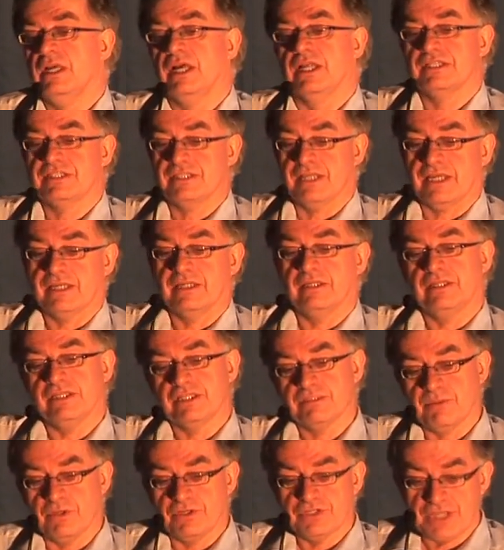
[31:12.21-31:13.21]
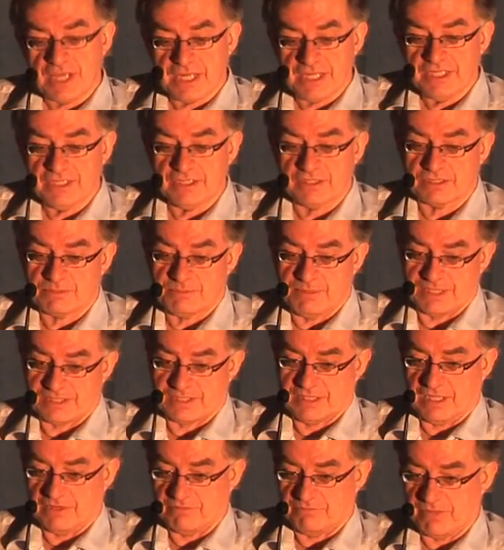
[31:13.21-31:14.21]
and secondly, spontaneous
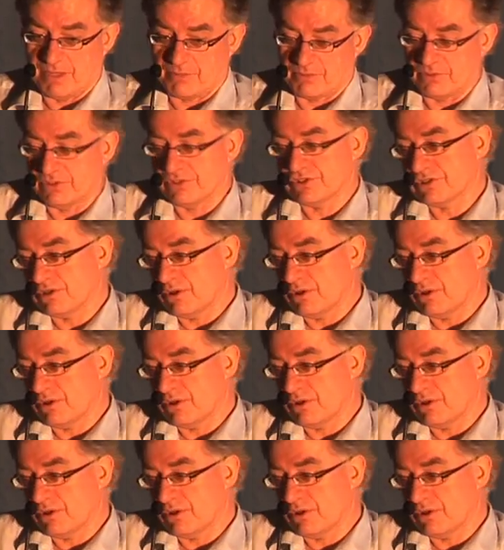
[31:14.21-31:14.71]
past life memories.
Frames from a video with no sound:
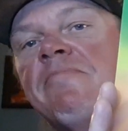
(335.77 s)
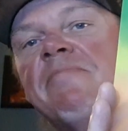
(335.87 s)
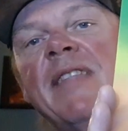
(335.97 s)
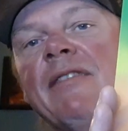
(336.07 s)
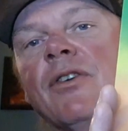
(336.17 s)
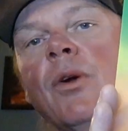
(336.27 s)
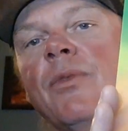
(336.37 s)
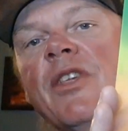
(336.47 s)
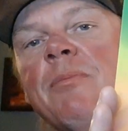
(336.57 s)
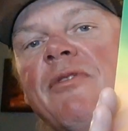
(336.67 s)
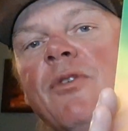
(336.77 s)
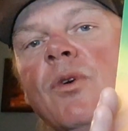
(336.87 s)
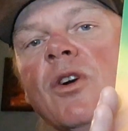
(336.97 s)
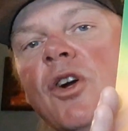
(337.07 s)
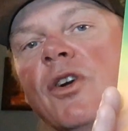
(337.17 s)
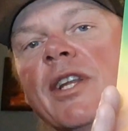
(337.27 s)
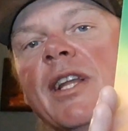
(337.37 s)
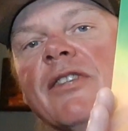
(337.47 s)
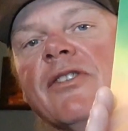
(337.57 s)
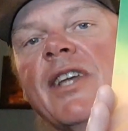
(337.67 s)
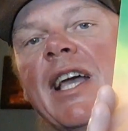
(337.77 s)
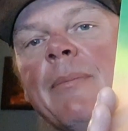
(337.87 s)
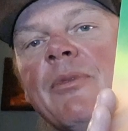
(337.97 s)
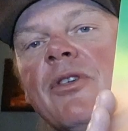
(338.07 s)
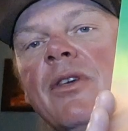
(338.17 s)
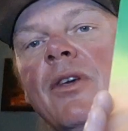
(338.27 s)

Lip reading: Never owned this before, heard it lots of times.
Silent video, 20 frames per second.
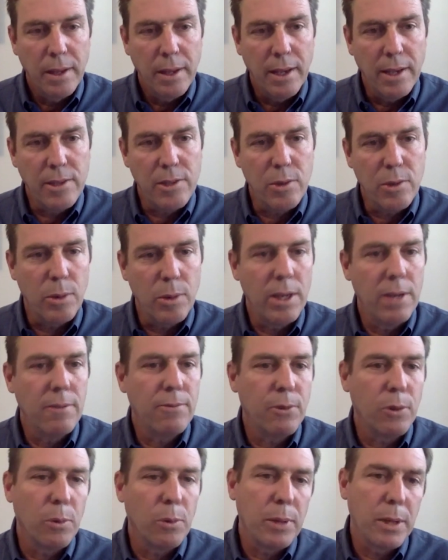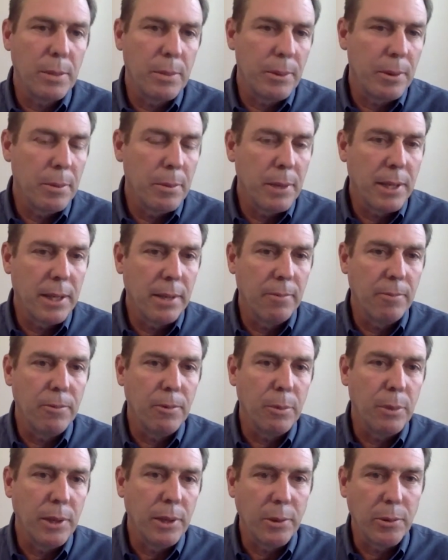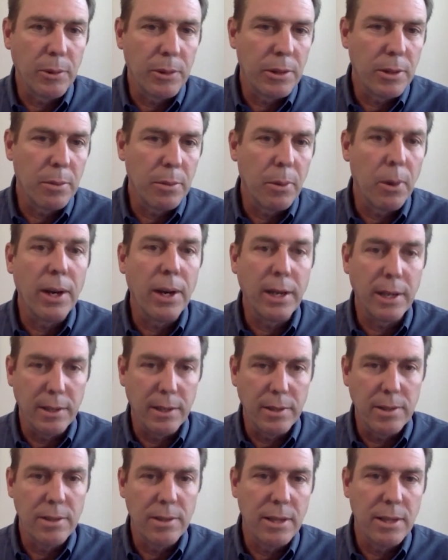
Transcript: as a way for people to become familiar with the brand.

_TASK OBJECTIVE:_
Give back the material above word for word; no picture belongs in it.

_WRITTEN RESPONSE:_
[31:12.21-31:13.21]
[31:13.21-31:14.21]
and secondly, spontaneous
[31:14.21-31:14.71]
past life memories.
Frames from a video with no sound:
(335.77 s)
(335.87 s)
(335.97 s)
(336.07 s)
(336.17 s)
(336.27 s)
(336.37 s)
(336.47 s)
(336.57 s)
(336.67 s)
(336.77 s)
(336.87 s)
(336.97 s)
(337.07 s)
(337.17 s)
(337.27 s)
(337.37 s)
(337.47 s)
(337.57 s)
(337.67 s)
(337.77 s)
(337.87 s)
(337.97 s)
(338.07 s)
(338.17 s)
(338.27 s)

Lip reading: Never owned this before, heard it lots of times.
Silent video, 20 frames per second.
Transcript: as a way for people to become familiar with the brand.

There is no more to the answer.